For the past two years, the dominant paradigm in AI-assisted development has been Context Engineering—the art of giving agents access to the right knowledge. RAG and its variants, agentic search. The problem was one-dimensional: how do we get more relevant information into the context window?
This was important work. Claude Code and similar tools have now solved it convincingly. You can point an agent at a million-line codebase and it will find what it needs. Context is no longer the bottleneck.
But here's what I find fascinating: Context Engineering only solves the what to know problem. It's static. The agent gets knowledge, completes a task, and that's it. The knowledge doesn't improve. The agent doesn't evolve.
The higher-dimensional problem is different: how does an agent learn how to work—and get better at it over time, eventually surpassing human experts?
In my world view, the next paradigm shift is from static knowledge retrieval to dynamic capability evolution. I'm calling this Compound Engineering.
Context Engineering asks: "What information does the agent need for this task?"
Compound Engineering asks: "How does the agent improve itself through every task it completes?"
The core insight: every task contains learnable structure. A code review isn't just a code review—it's a pattern that will repeat. A data migration isn't unique—it follows templates. The question is whether that structure gets captured, refined, and reused—or evaporates after each session.
Skills are the mechanism for this capture. The point isn't just efficiency—it's capability and liberation. Once a task becomes a Skill, humans don't need to do it anymore. The agent handles it autonomously. You move on to higher-level work. The organization's output multiplies while human involvement in routine tasks approaches zero.
The key difference isn't just "prompts vs Skills." It's the dimension of the problem.
Context Engineering operates in one dimension: more context → better single-task performance. It's a retrieval optimization problem.

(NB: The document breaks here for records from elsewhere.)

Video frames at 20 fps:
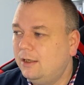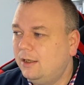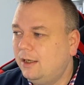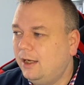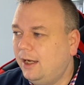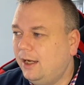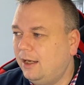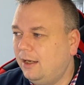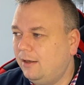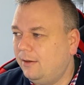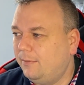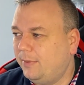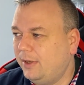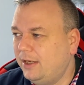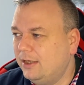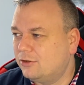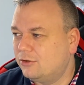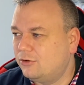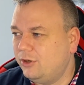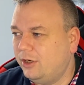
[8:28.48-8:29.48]
It'll
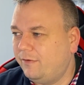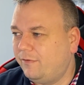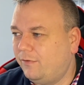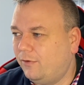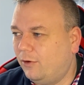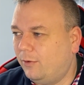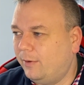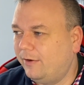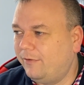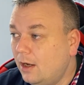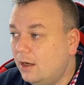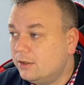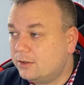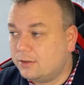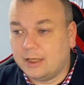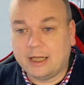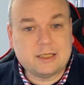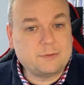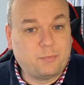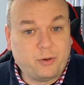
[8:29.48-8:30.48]
be straightforward. So
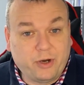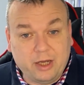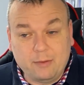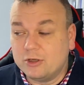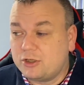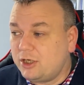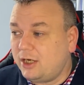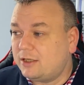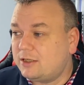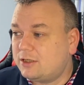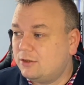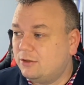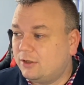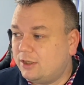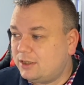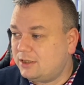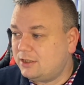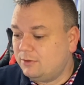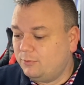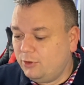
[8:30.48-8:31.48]
that's pretty much it. So
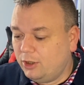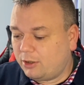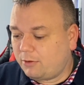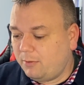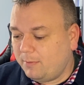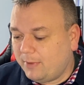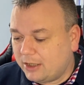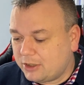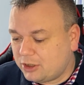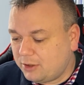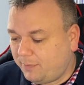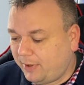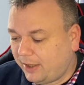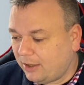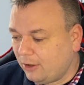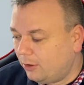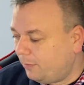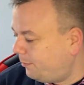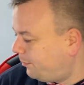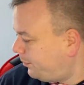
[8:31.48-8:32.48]
this is the work we managed to
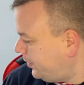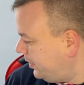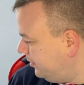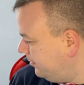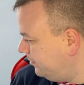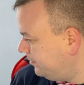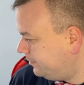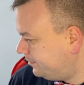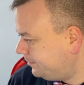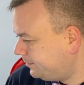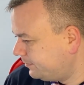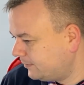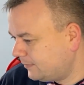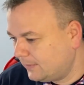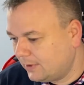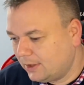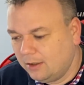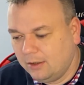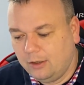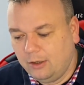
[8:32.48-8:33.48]
pick up.
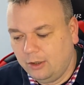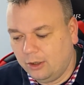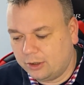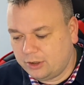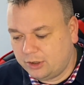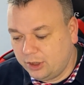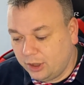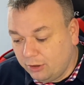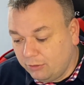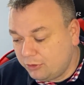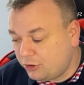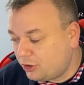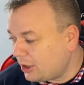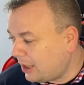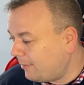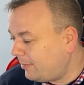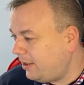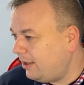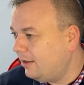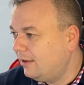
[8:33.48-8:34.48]
Not too
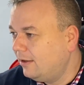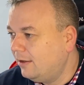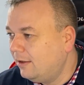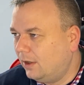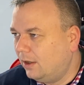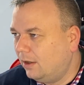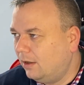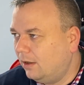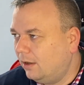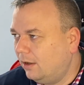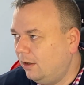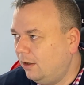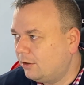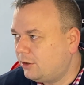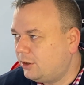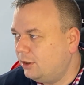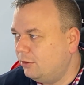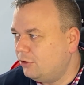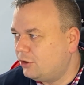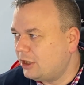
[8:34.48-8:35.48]
shabby.
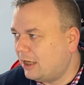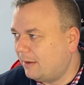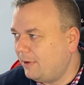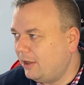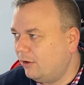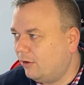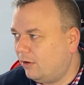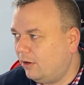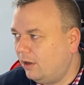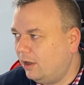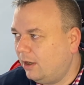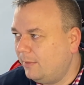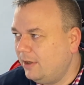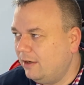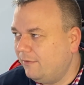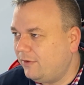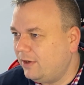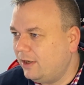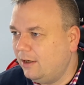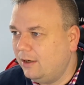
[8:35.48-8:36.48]
Not too shabby at all. I mean,
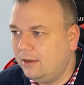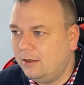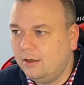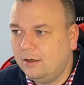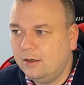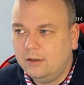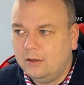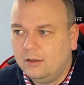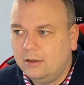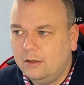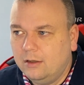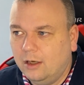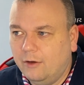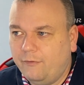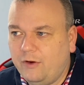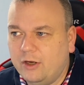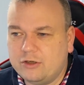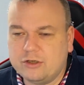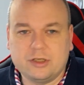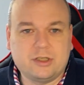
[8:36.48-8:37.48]

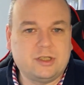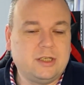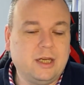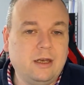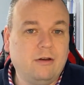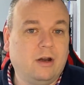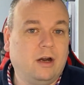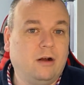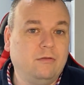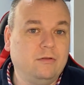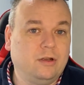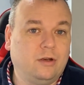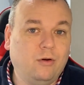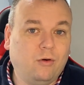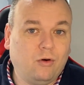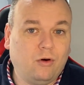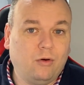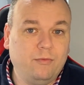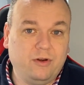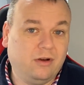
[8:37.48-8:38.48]
if you're just sitting around at
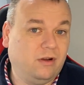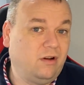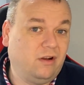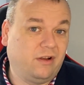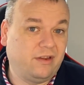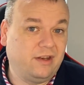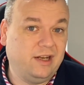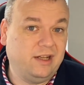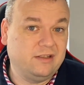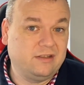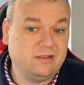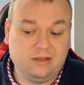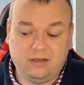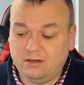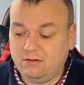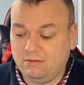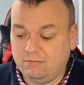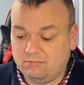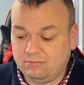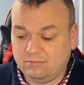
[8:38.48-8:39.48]
home, you've got nothing else to
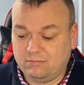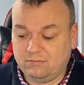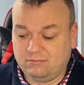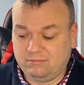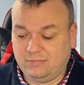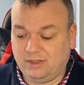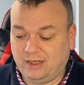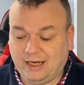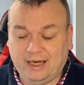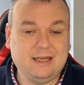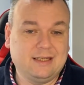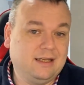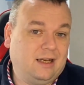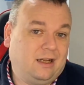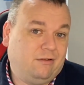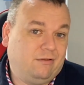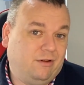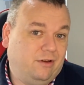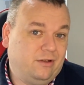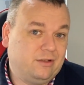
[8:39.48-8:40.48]
do, get yourself
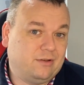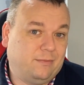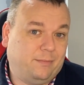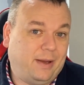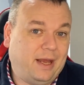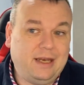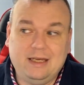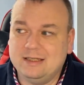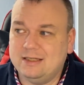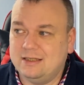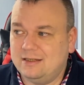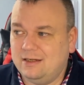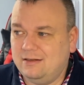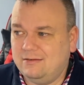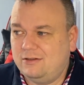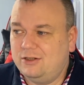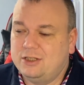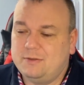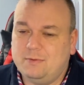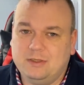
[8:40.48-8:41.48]
out and earn some pennies.
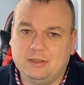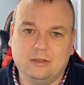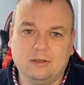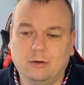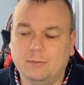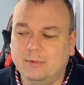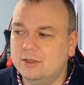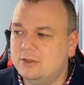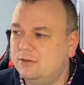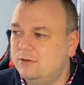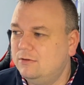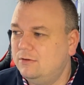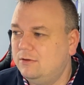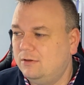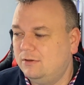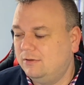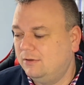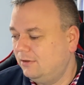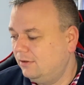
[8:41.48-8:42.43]
Christmas is coming soon.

Compound Engineering operates in a higher dimension: each task → improved capability → better future performance → eventually surpassing human expert baselines. It's an evolution problem.
What makes Skills work for this evolution: they're auditable, versionable, and composable. You can see what went wrong and fix it. Two Skills can combine to create workflows neither could achieve alone. Ten Skills don't give you 10x capability—they give you potentially 100x through composition. And critically, they can be tested against outcomes and iteratively improved.
I've seen several convincing demonstrations this year.
Dan Shipper's team at Every documented their transition in "Compound Engineering: How Every Codes With Agents". Their claim: one developer now produces what previously required five—not because AI writes faster code, but because every error, every optimization, every pattern gets captured and reused. The compounding effect becomes visible over months.
Nikunj Kothari ran a simple experiment: he asked Claude to analyze his chat history and suggest Skills. The model identified 12 repeating task patterns he hadn't consciously noticed. This is the discovery mechanism—AI finding the hidden structure in your own work.
Boris Cherny's team implemented automatic knowledge capture during code review. Every PR that gets reviewed adds to a persistent knowledge base. The institutional memory doesn't walk out the door when people leave.